## Requirement
Print the lines below from the line with "[00:00:01.00]" to the line with "[00:00:02.40]" exactly, keeping both ends, and print no pictures.

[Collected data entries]
↓

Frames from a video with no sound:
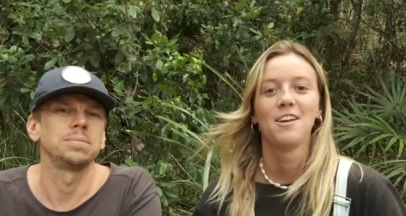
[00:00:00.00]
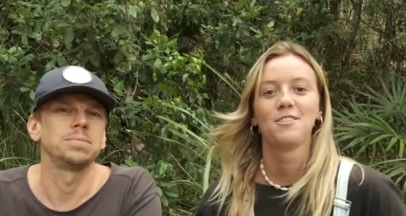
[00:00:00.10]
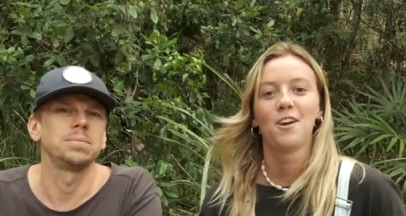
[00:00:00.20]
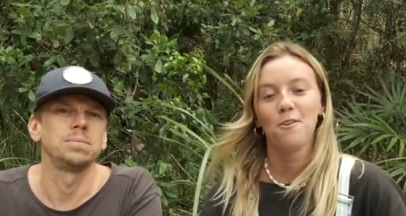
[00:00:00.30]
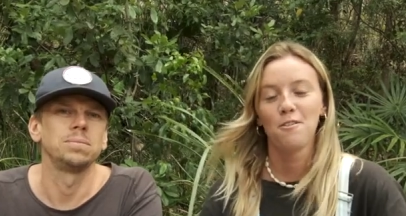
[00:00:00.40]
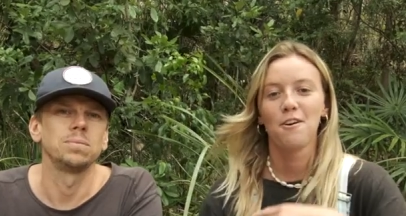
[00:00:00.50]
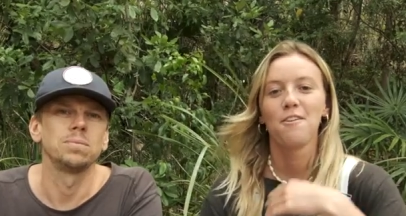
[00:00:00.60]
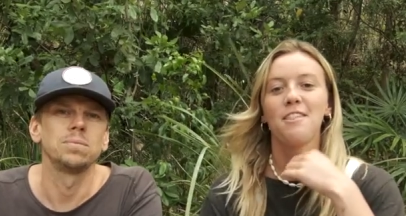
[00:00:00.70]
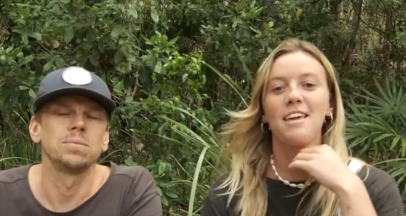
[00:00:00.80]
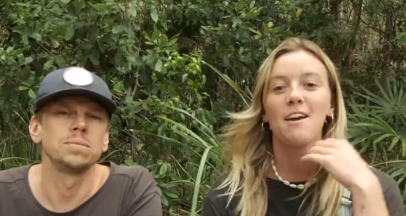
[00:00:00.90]
Speaker 1: So although
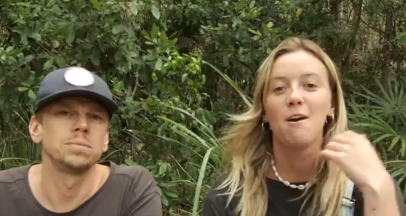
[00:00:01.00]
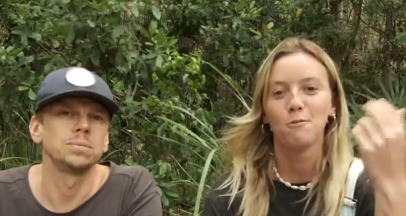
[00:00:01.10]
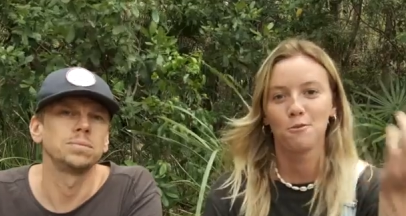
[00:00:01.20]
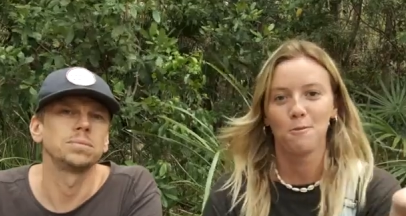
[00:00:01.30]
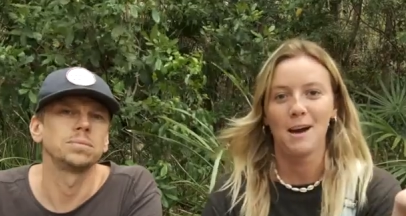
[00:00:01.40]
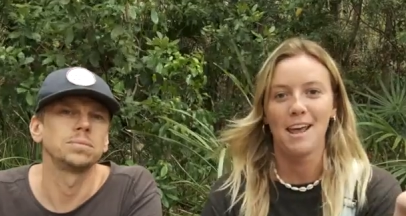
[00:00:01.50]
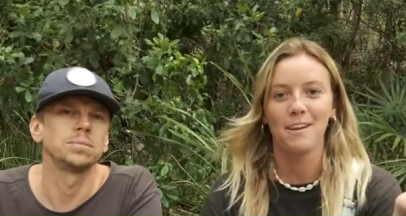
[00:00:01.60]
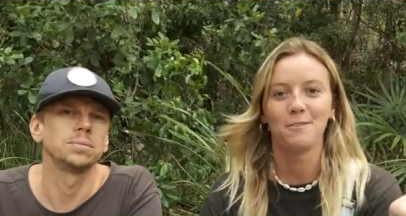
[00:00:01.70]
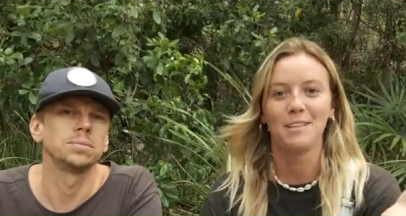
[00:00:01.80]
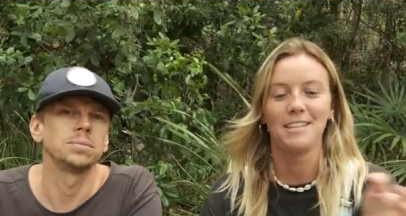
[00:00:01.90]
the ultra wide
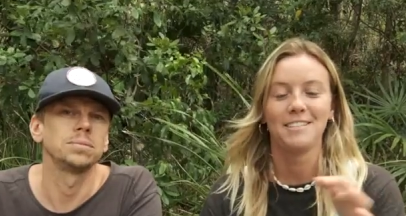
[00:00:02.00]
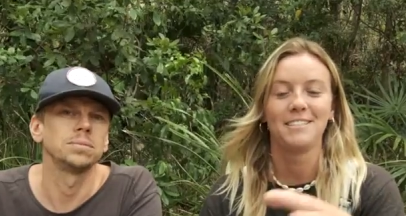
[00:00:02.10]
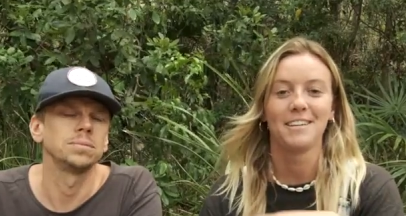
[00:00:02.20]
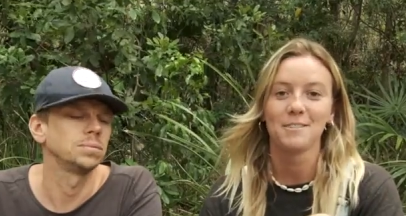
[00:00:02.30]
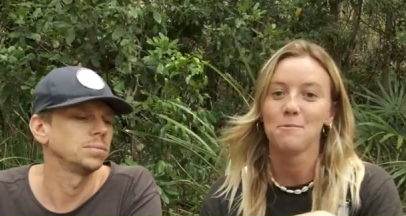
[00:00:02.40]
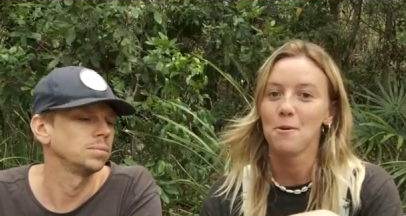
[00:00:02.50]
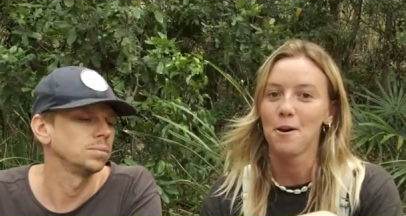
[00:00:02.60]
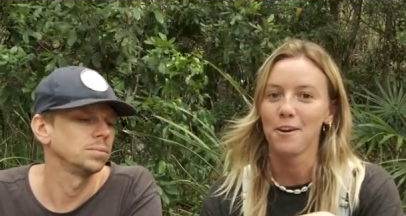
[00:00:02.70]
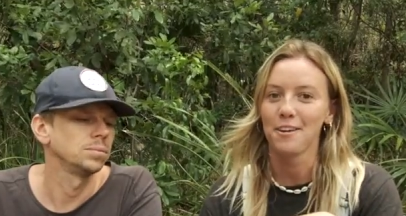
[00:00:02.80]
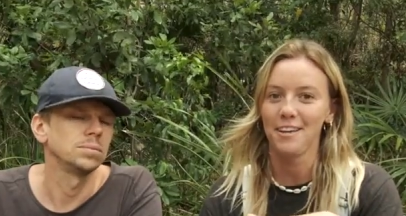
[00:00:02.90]
angle lens doesn't
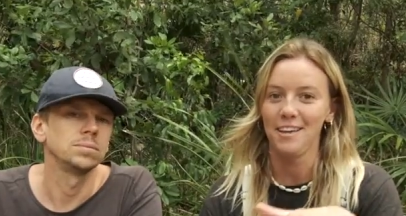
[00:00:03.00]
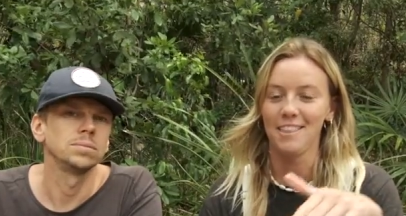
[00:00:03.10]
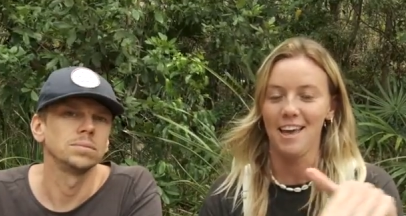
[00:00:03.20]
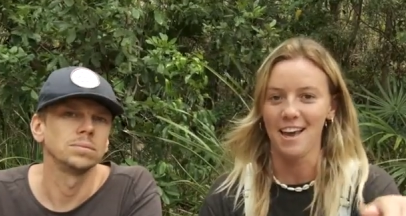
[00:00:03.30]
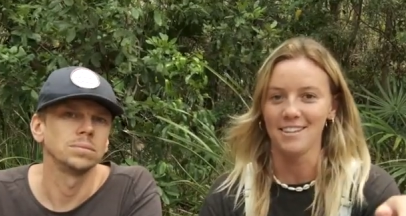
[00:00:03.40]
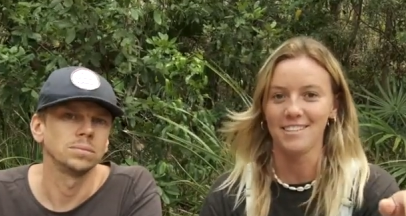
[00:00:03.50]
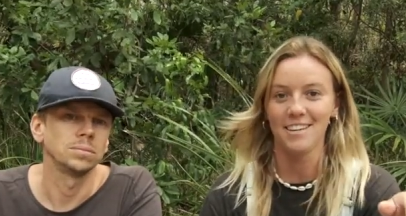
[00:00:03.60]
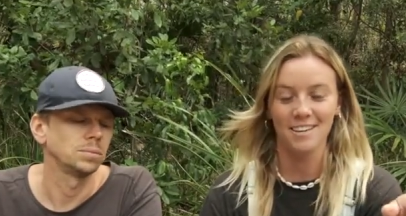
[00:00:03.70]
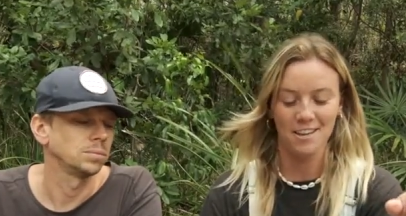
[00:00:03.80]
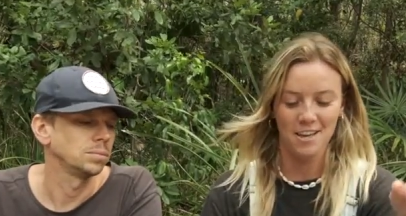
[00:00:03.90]
work in the
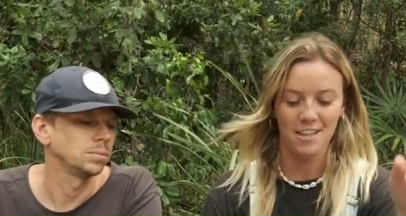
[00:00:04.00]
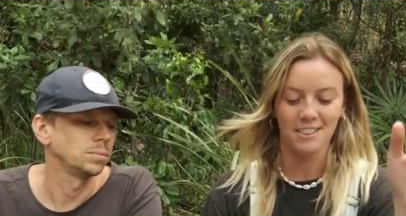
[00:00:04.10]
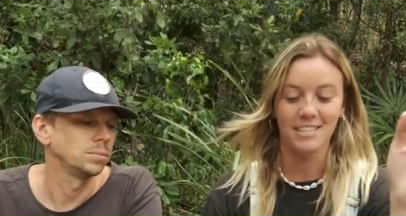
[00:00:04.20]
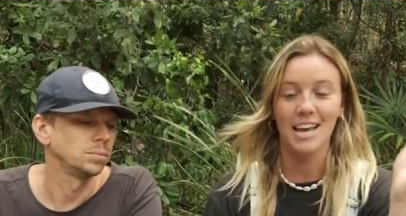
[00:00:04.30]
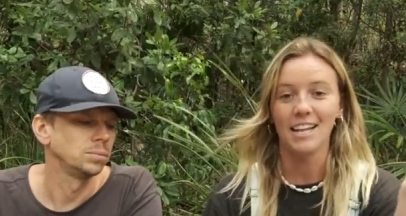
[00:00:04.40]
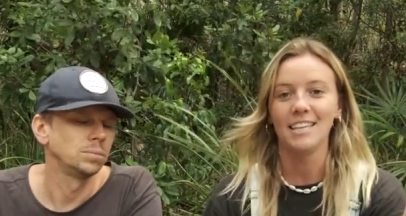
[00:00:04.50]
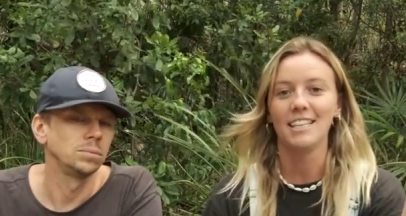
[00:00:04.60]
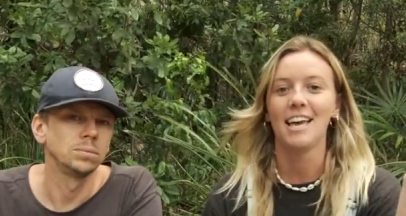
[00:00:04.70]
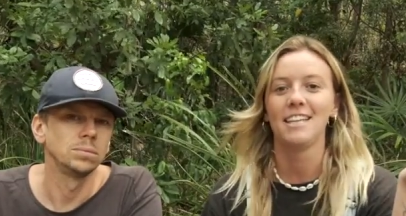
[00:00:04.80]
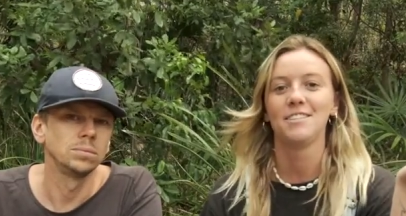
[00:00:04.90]
housing, the tele
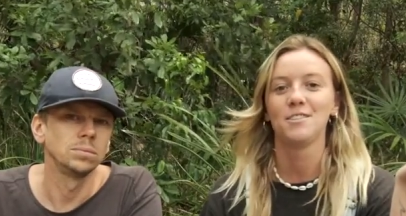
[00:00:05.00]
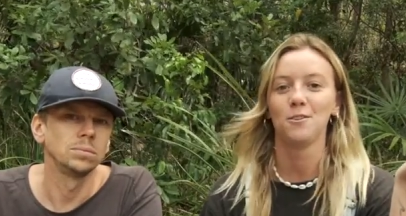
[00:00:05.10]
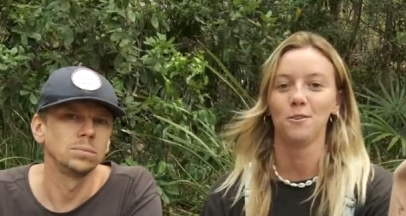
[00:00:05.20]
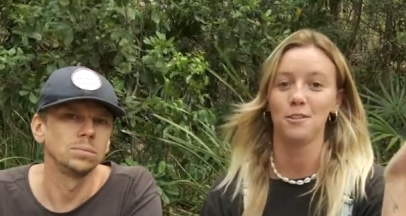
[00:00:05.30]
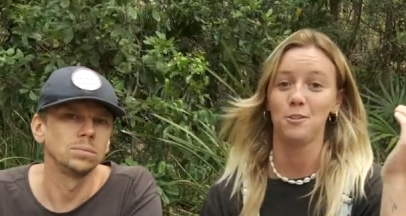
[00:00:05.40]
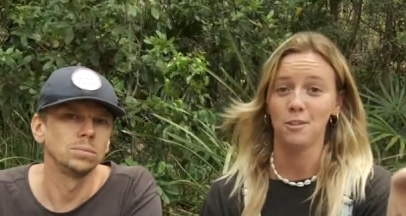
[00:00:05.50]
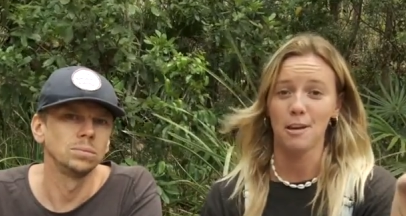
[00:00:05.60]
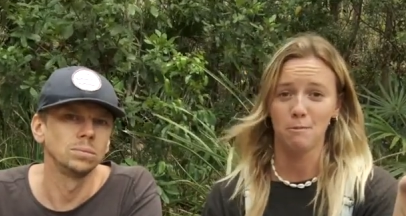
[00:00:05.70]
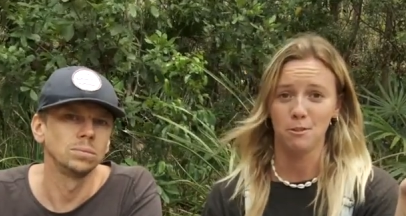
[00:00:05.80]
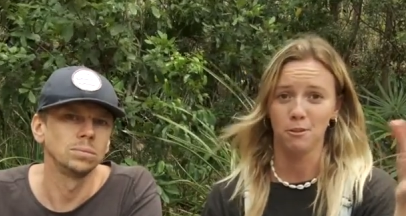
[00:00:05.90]
lens or the two
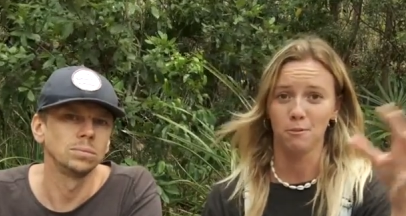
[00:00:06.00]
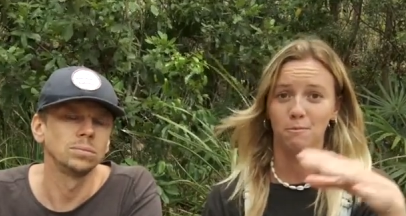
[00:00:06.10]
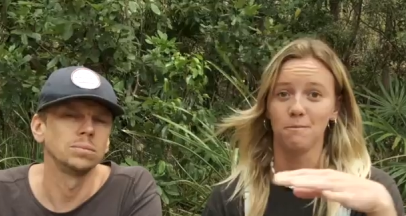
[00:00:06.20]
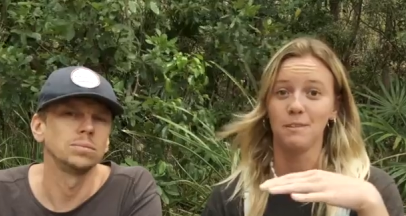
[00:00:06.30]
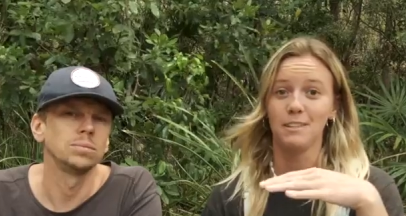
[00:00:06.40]
time zoom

↑

## Response box
[00:00:01.00]
[00:00:01.10]
[00:00:01.20]
[00:00:01.30]
[00:00:01.40]
[00:00:01.50]
[00:00:01.60]
[00:00:01.70]
[00:00:01.80]
[00:00:01.90]
the ultra wide
[00:00:02.00]
[00:00:02.10]
[00:00:02.20]
[00:00:02.30]
[00:00:02.40]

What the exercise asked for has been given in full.